Please write out every line of the listing without alteration, but omit the images.

───── Input records

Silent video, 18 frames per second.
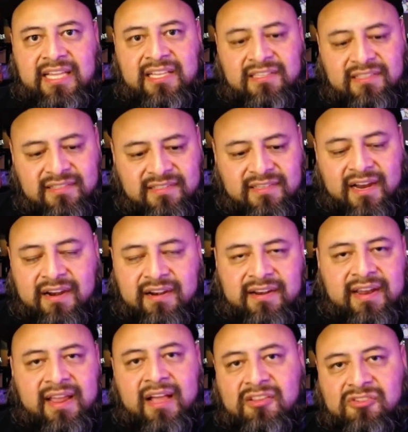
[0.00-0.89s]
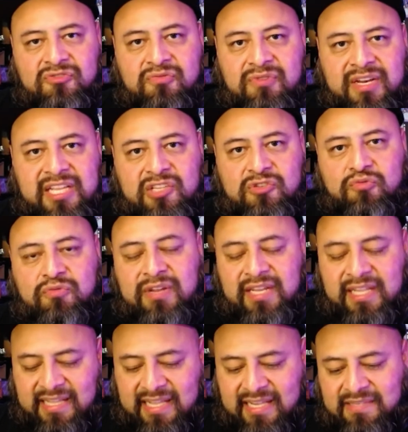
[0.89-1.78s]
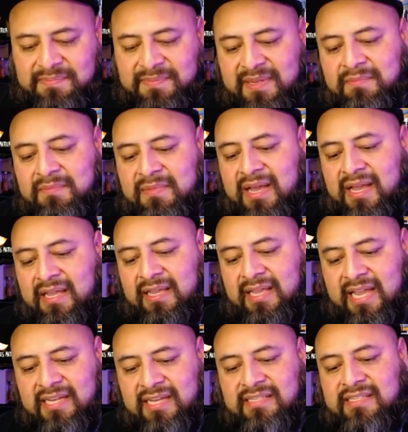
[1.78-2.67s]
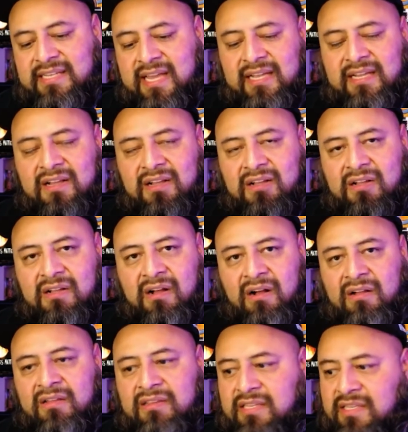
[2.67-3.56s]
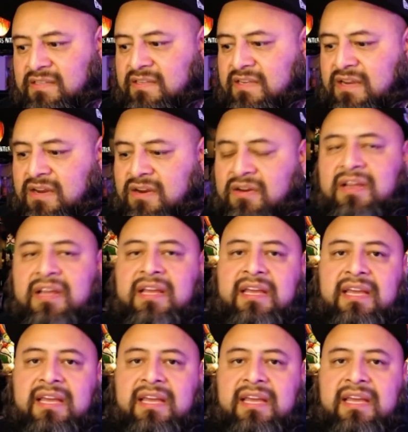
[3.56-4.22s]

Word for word: Start now 2020. That's been my hashtag all this year.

──────────

* [Solution]
Silent video, 18 frames per second.
[0.00-0.89s]
[0.89-1.78s]
[1.78-2.67s]
[2.67-3.56s]
[3.56-4.22s]

Word for word: Start now 2020. That's been my hashtag all this year.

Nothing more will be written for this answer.